How weBIM ensures reliable Delivery of Messages

In the previous chapter, WE shared the real-time problem of WEBIM messages (read “How WeBIM Uses Polling to Ensure Absolute real-time messages”).

Message reliability, that is, message not lost and not repeated, is also a difficulty in IM systems. At the beginning, QQ (then called OICQ) beat ICQ in terms of technology for the following two reasons: 1) QQ’s message delivery is reliable (messages are not lost, not repeated) 2) QQ’s spam is less (antispam does a good job, this is also a difficult point, but not the focus of this article) Today, this article will use very popular language, to talk about the problem of message reliability in weBIM system.

The CLIENT and server of IM send packets (network packets) to transfer messages. There are three types of packets

Request message (R for short)

Reply message (Acknowledge, later abbreviated as A)

The three types of notification packets (N for short) are described as follows:



R: Indicates the packet that the client proactively sends to the server

A: The server passively responds to the packets sent by the client. Each A corresponds to an R

N: Indicates the packet that the server proactively sends to the client

Ii. General message delivery process

User A sends A hello message to user B as follows:



1) Client-A sends A message request packet to the IM-server, MSG :R

2) After successful processing, the IM-server replies client-A with A message response package, namely MSG :A

3) If client-B is online, the IM-server sends a message notification packet to client-B, namely MSG :N (of course, if client-B is not online, the message will be stored offline).

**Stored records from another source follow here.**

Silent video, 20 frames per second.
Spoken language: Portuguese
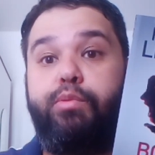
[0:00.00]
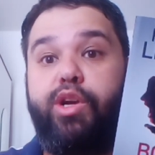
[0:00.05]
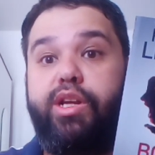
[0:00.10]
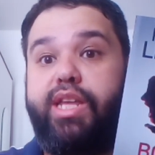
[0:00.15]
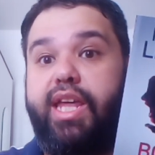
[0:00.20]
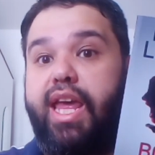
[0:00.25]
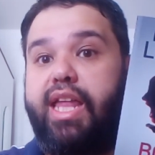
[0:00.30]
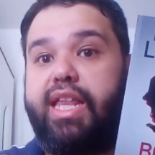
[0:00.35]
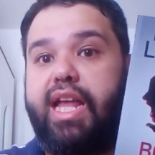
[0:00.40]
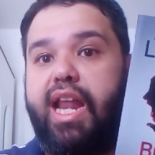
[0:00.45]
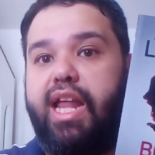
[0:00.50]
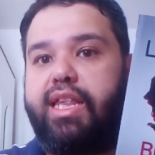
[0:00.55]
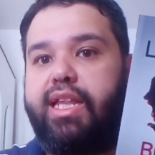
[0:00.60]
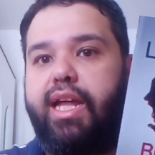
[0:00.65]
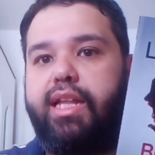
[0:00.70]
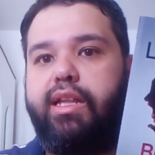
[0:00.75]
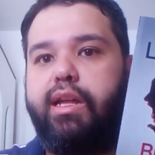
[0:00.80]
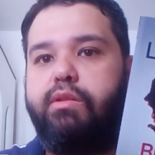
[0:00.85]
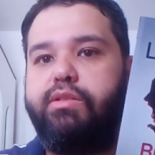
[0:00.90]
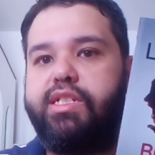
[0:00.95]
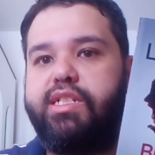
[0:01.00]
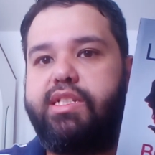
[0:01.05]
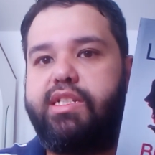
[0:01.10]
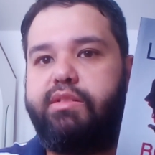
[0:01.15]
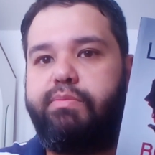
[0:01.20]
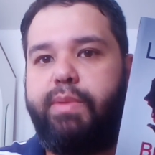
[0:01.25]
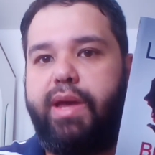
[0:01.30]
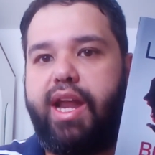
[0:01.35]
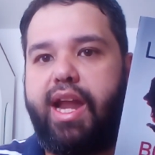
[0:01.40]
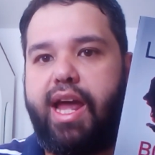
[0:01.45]
o porquê dela estar tá tão
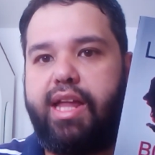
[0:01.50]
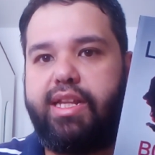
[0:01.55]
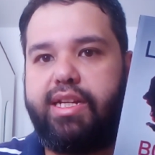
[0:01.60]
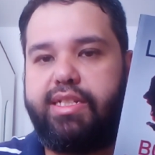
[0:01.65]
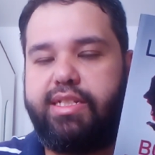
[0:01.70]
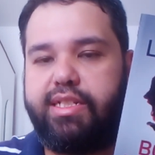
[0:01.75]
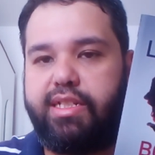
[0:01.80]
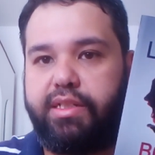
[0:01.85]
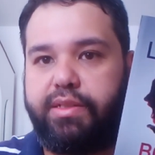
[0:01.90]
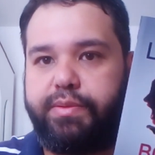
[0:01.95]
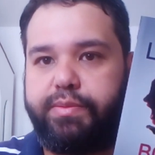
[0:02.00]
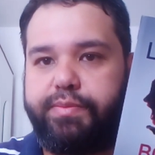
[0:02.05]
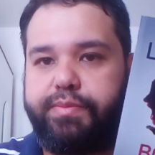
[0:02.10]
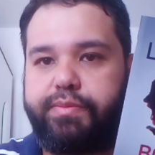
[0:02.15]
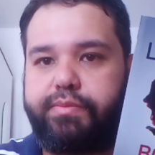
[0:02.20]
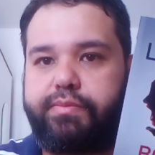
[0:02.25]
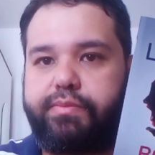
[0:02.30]
desesperada assim.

3. The problems in the above message delivery process can be easily seen from the flow diagram. After the sender client-A receives MSG :A, it only means that the IM-server has successfully received the message, but it does not mean that client-B has received the message. MSG :N packet loss may occur in several scenarios, and the sender client-A is completely unaware of it. For example, 1) the server crashes and the MSG :N packet is not sent 2) network jitter and the MSG :N packet is discarded by the network device 3) Client-B crashes and the MSG :N packet is not received. MSG :N (MSG :N) :N (MSG :N) :N (MSG :N)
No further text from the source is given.